→ **Exercise requirements**:
Copy out all lines from the material that contain the string "Silent".
Segment Start: Data
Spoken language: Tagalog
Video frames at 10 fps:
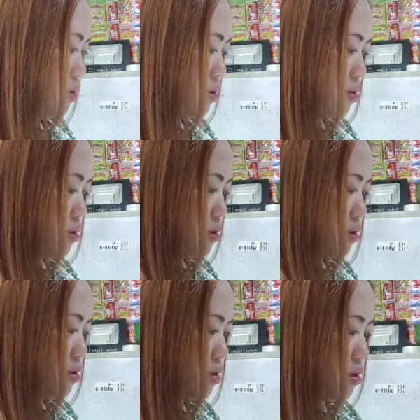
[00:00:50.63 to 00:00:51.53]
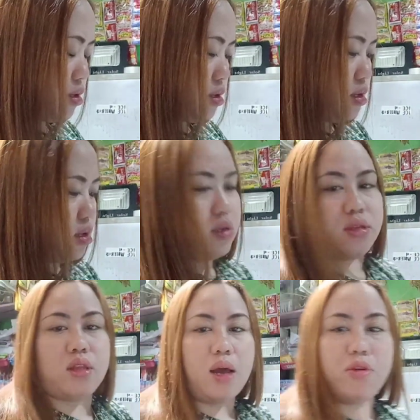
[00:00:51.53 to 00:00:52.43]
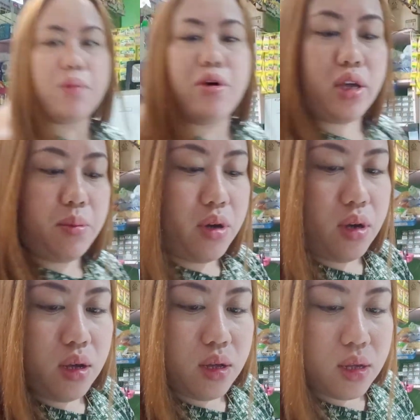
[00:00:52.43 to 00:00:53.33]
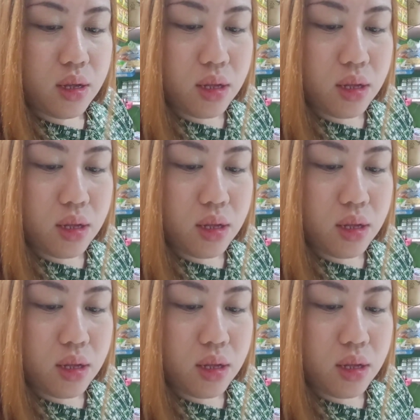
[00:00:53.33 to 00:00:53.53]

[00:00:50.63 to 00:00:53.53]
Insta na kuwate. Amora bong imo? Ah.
Segment End: Data
Segment Start: Data
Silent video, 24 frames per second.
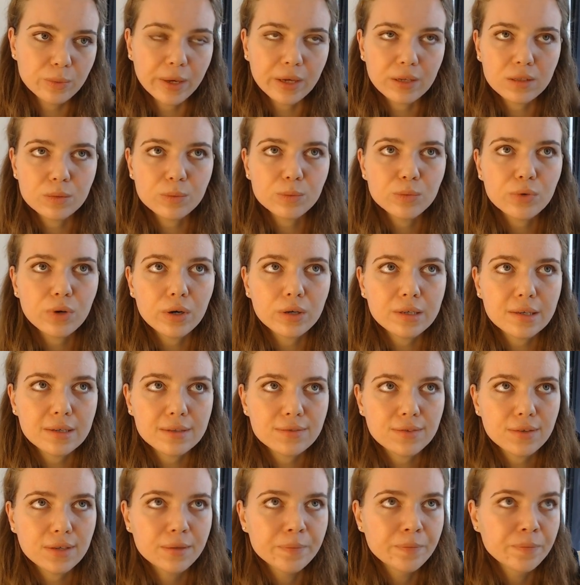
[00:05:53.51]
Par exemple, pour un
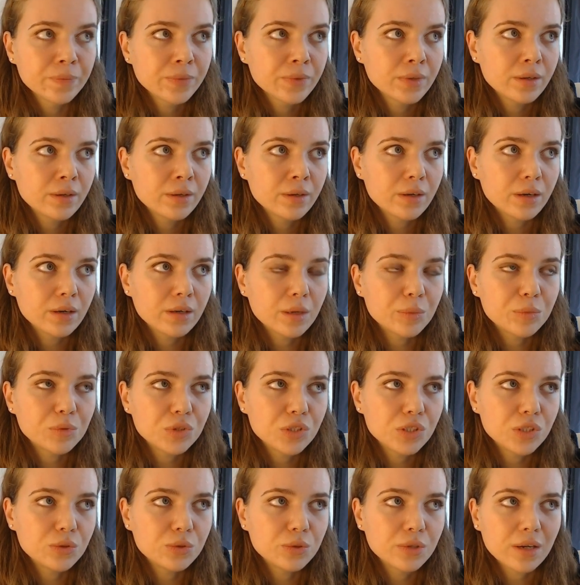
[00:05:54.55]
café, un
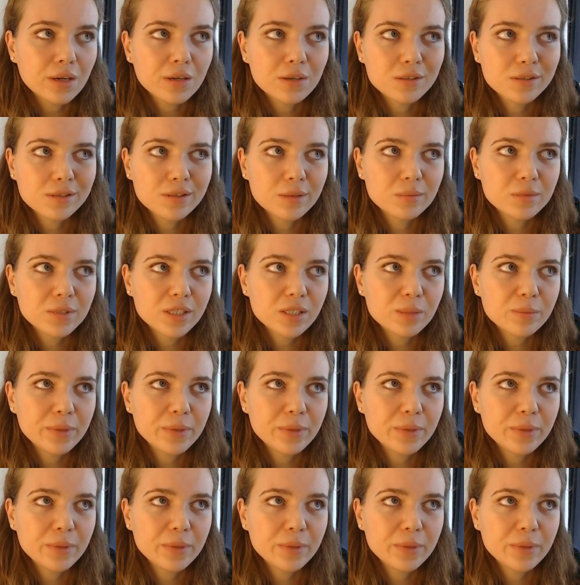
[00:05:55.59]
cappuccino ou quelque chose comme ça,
Segment End: Data
Segment Start: Data
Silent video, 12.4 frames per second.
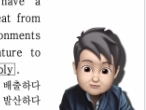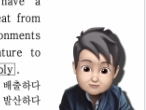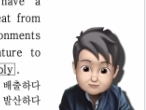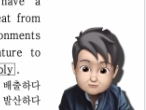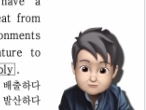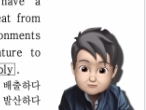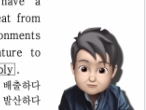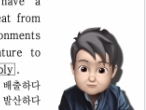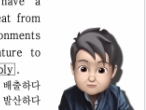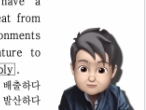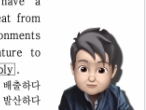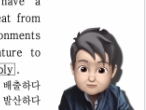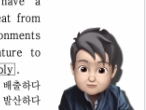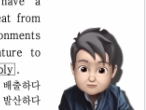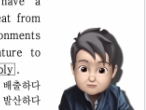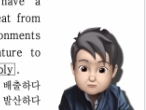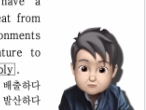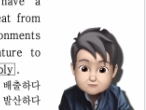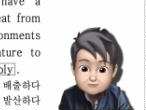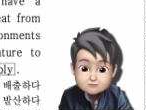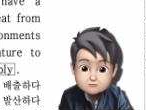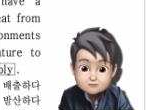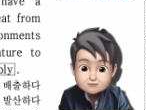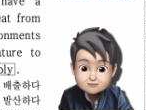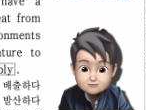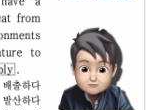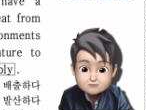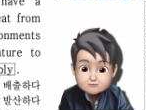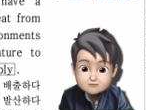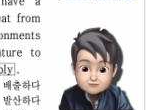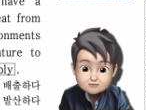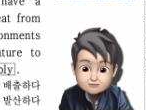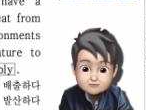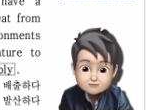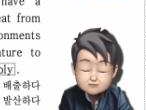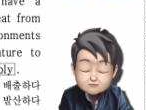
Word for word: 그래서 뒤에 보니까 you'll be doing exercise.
Segment End: Data
→ **Exercise solution**:
Silent video, 24 frames per second.
Silent video, 12.4 frames per second.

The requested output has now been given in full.